Your objective: In the listing below, find the line with "[360.49-361.56s]" and the line with "Transcript: though one", then return them and every line between them exactly, minus the pictures.

[Opening Data shown section]

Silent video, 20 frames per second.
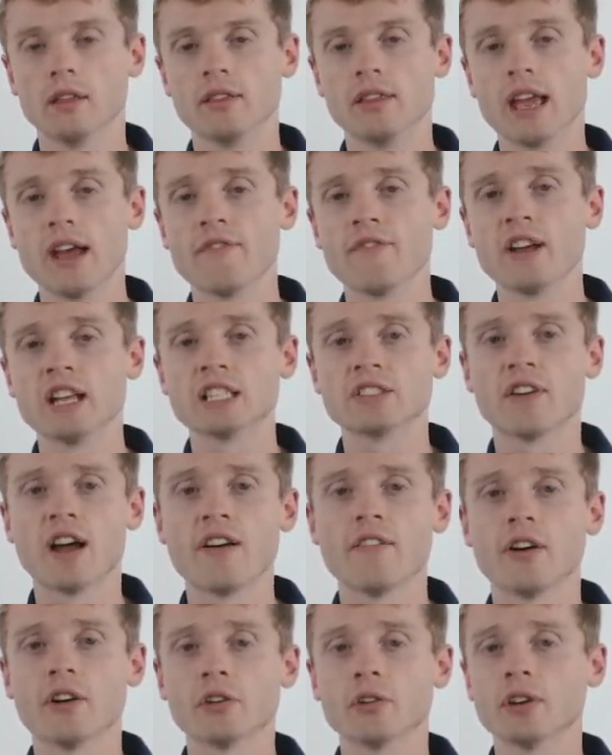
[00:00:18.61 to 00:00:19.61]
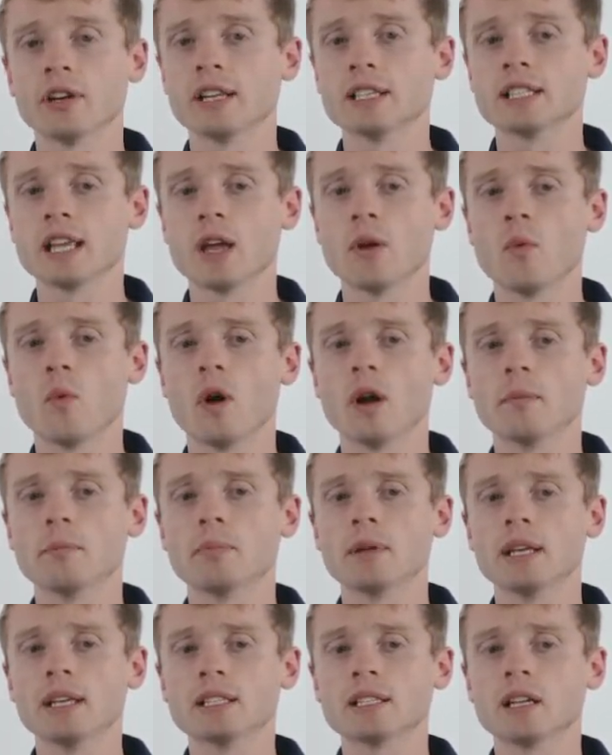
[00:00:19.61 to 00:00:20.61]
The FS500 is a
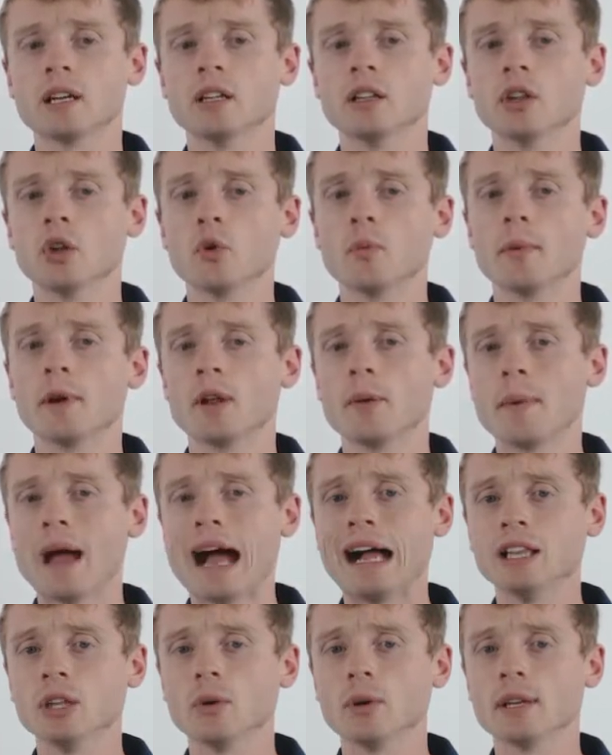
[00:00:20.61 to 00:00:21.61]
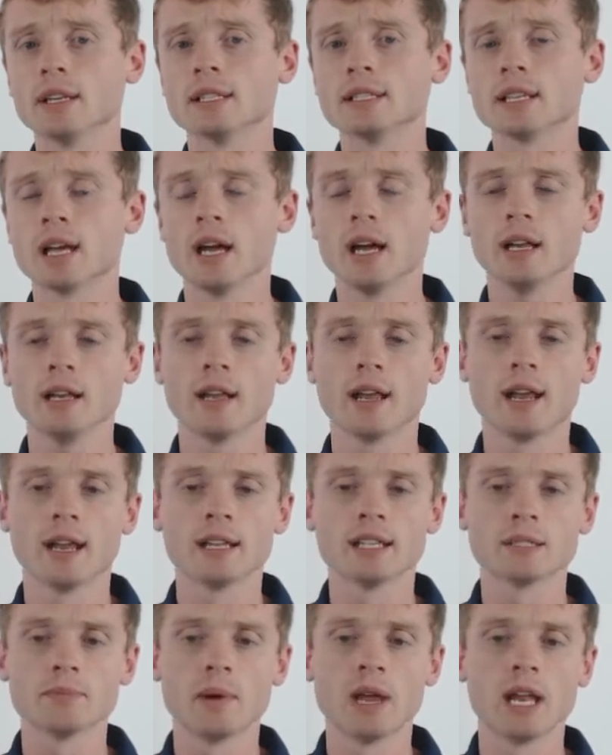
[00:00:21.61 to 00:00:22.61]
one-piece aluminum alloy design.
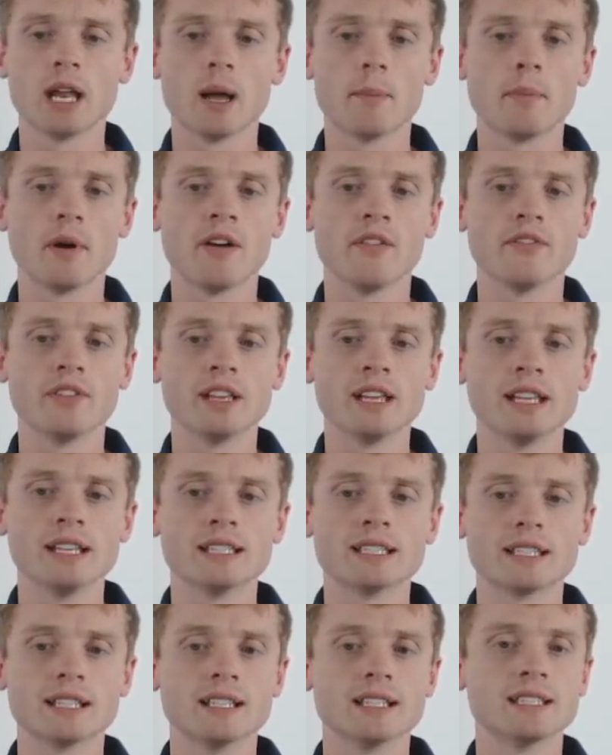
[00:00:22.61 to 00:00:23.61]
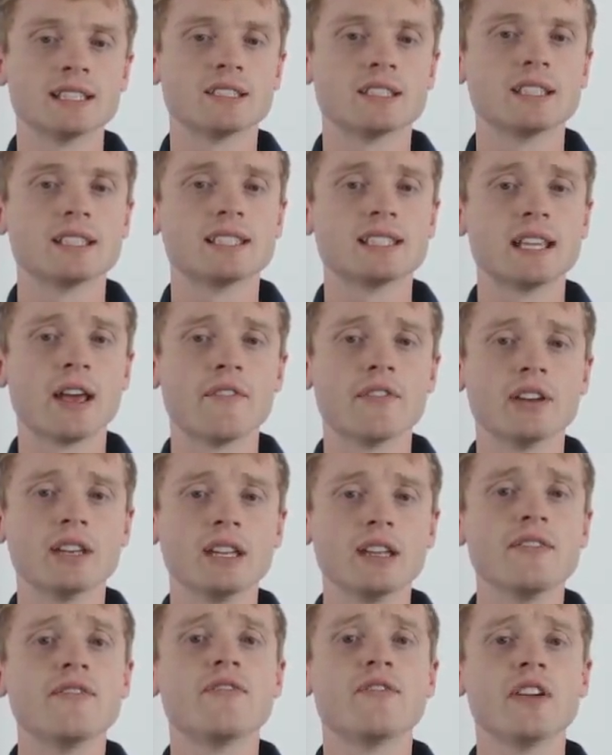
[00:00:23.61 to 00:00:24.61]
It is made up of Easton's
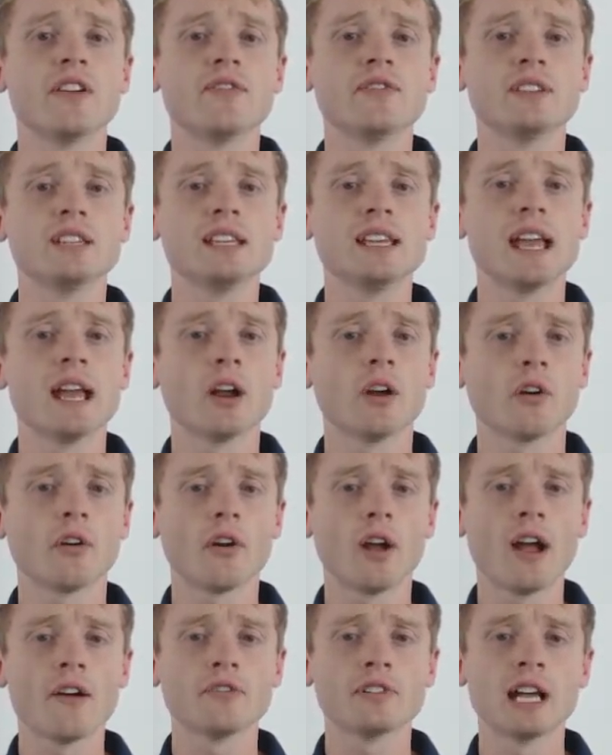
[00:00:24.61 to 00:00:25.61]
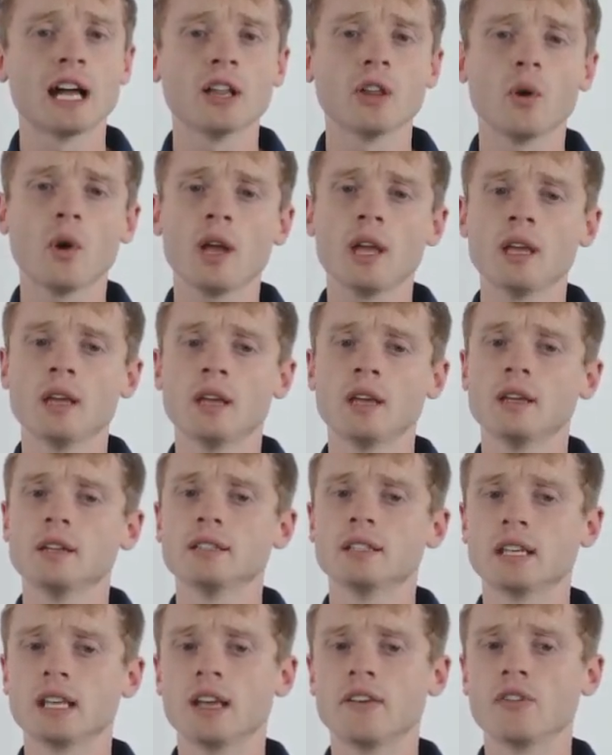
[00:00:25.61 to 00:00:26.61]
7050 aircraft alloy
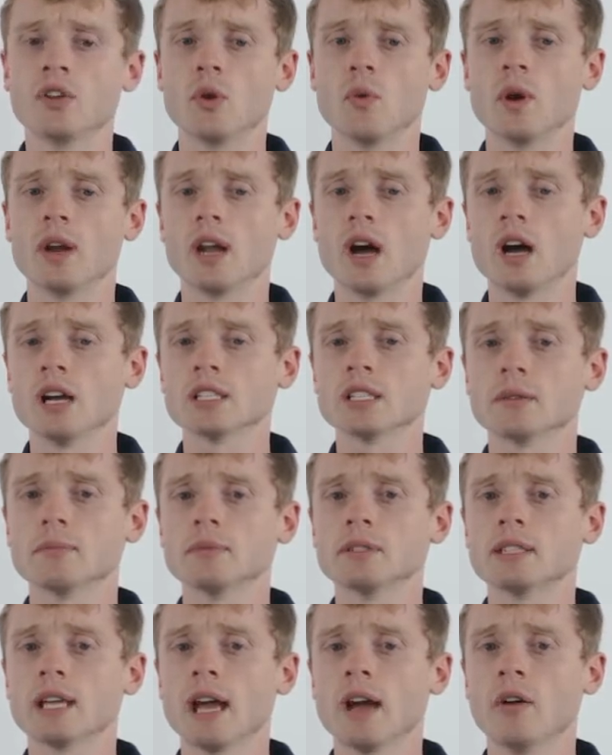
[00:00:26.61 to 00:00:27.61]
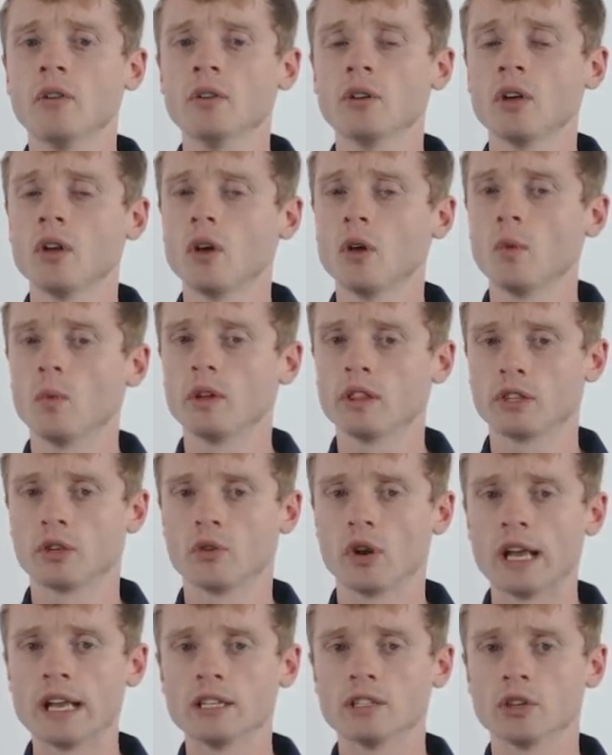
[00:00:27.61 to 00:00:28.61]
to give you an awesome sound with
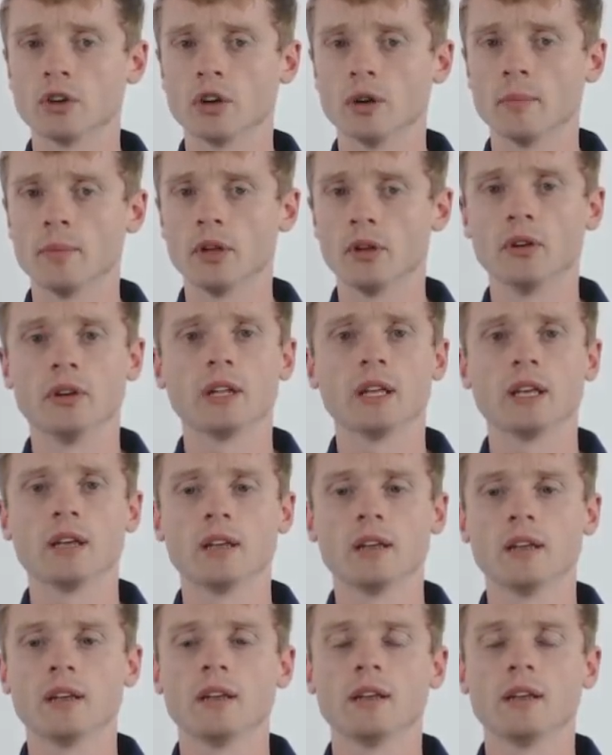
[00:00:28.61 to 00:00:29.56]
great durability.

[Closing Data shown section]
[Opening Data shown section]

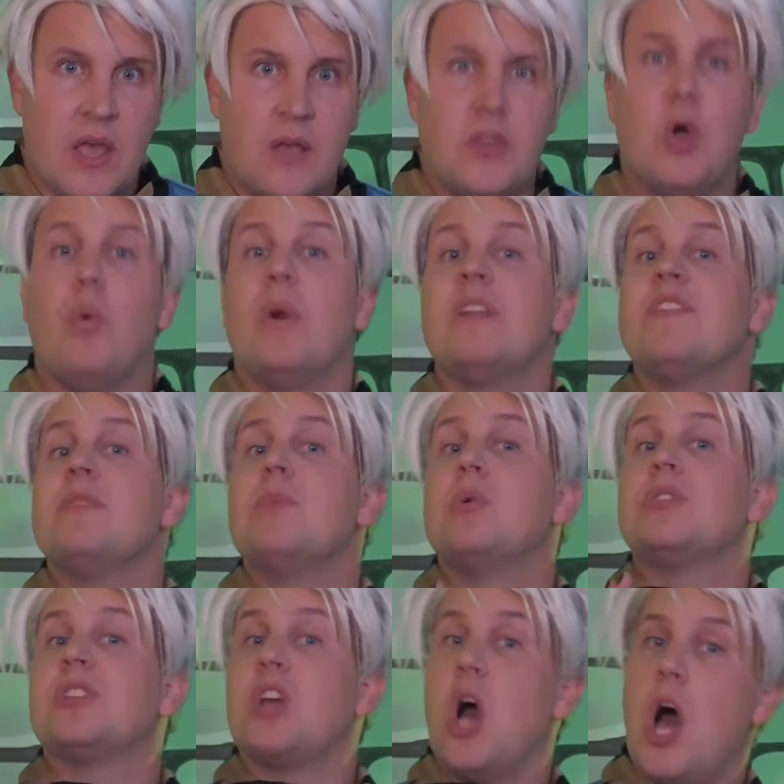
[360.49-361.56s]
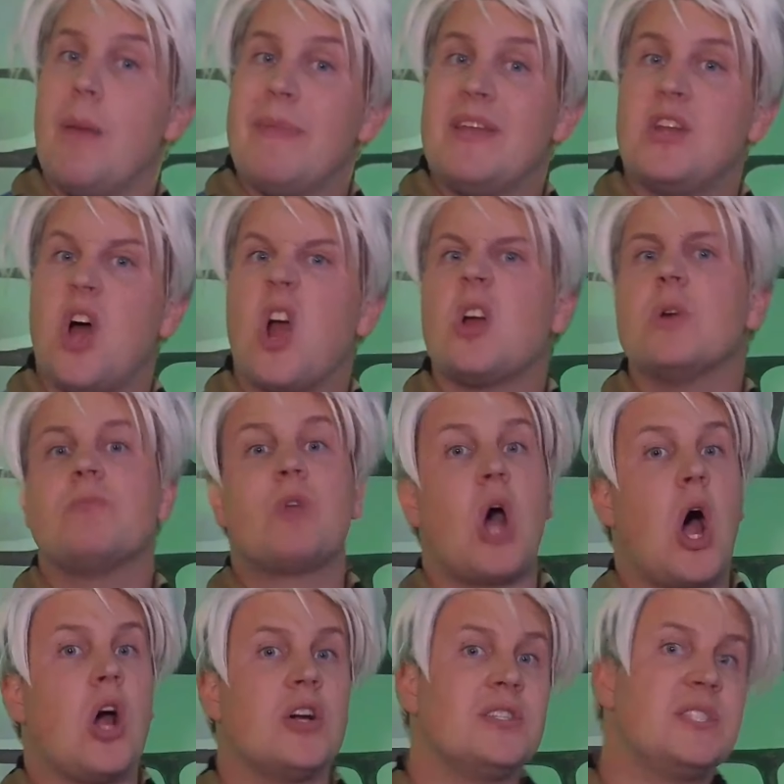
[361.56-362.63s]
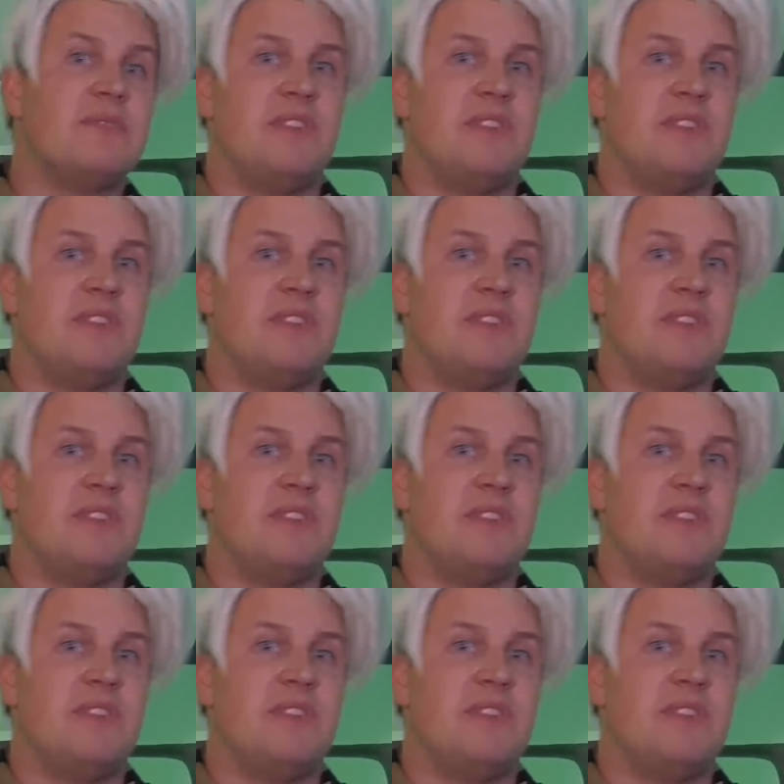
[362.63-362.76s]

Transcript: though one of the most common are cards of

[Closing Data shown section]

Task response:
[360.49-361.56s]
[361.56-362.63s]
[362.63-362.76s]

Transcript: though one of the most common are cards of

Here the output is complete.